▶ _WORK TO COMPLETE_
Would you transcribe the listing that follows word for word, skipping pictures?

▶ _PROVIDED ENTRIES_
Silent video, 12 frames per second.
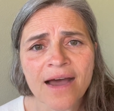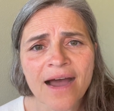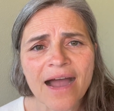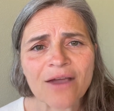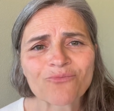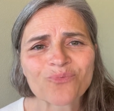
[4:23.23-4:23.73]

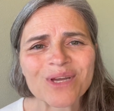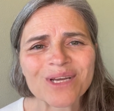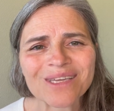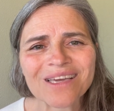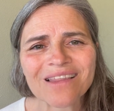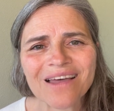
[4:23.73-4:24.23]
I
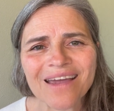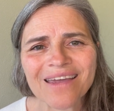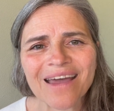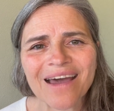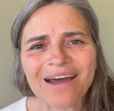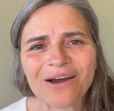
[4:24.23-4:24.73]
really
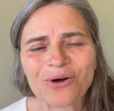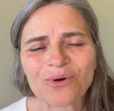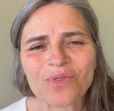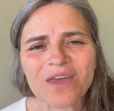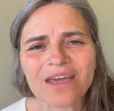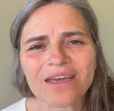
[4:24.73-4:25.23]
like
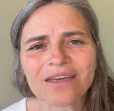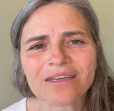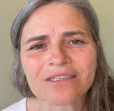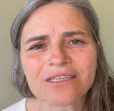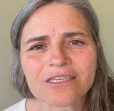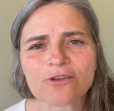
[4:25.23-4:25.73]
how
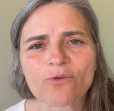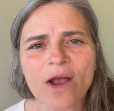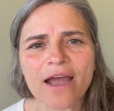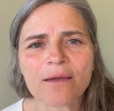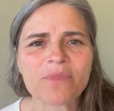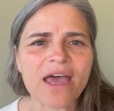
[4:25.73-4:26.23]
they
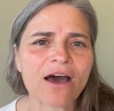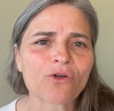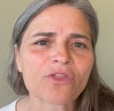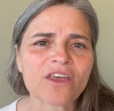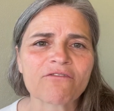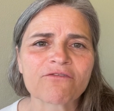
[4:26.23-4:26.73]
describe the
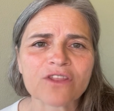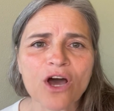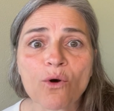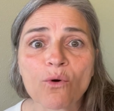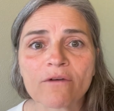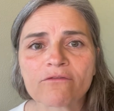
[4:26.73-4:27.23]
healthy
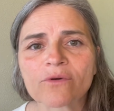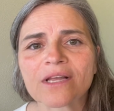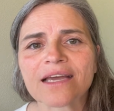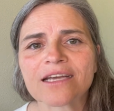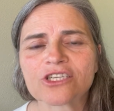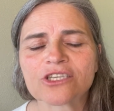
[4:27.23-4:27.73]
flow of
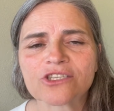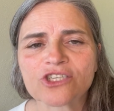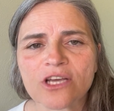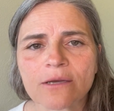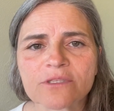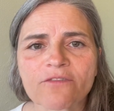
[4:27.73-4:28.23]

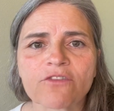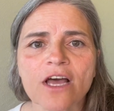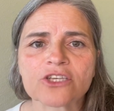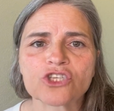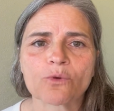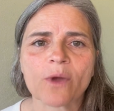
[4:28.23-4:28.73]
relationships
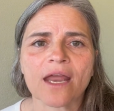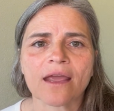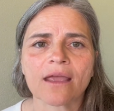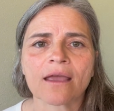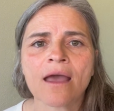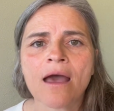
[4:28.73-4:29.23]

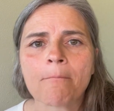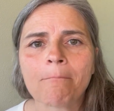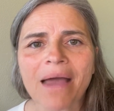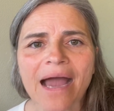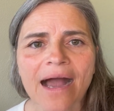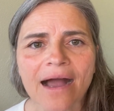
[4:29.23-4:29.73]
fluctuating
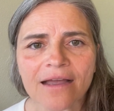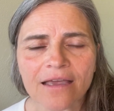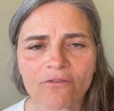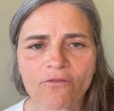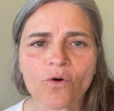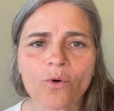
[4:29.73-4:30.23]
back
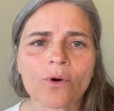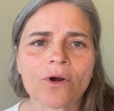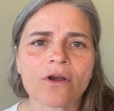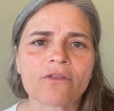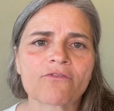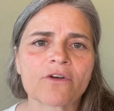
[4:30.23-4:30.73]
and
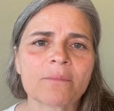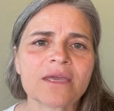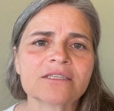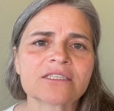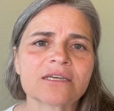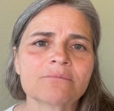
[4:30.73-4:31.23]
forth from
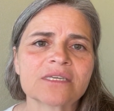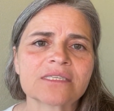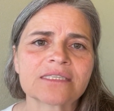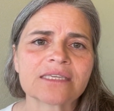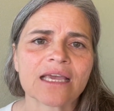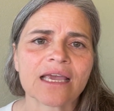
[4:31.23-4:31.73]

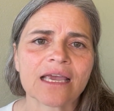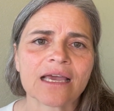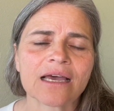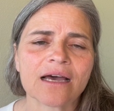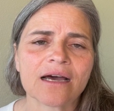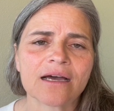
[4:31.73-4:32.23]

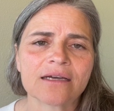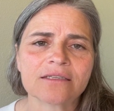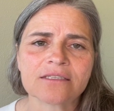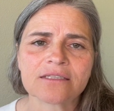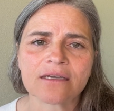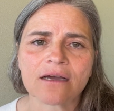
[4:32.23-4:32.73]
intimacy and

▶ _WRITTEN SOLUTION_
Silent video, 12 frames per second.
[4:23.23-4:23.73]

[4:23.73-4:24.23]
I
[4:24.23-4:24.73]
really
[4:24.73-4:25.23]
like
[4:25.23-4:25.73]
how
[4:25.73-4:26.23]
they
[4:26.23-4:26.73]
describe the
[4:26.73-4:27.23]
healthy
[4:27.23-4:27.73]
flow of
[4:27.73-4:28.23]

[4:28.23-4:28.73]
relationships
[4:28.73-4:29.23]

[4:29.23-4:29.73]
fluctuating
[4:29.73-4:30.23]
back
[4:30.23-4:30.73]
and
[4:30.73-4:31.23]
forth from
[4:31.23-4:31.73]

[4:31.73-4:32.23]

[4:32.23-4:32.73]
intimacy and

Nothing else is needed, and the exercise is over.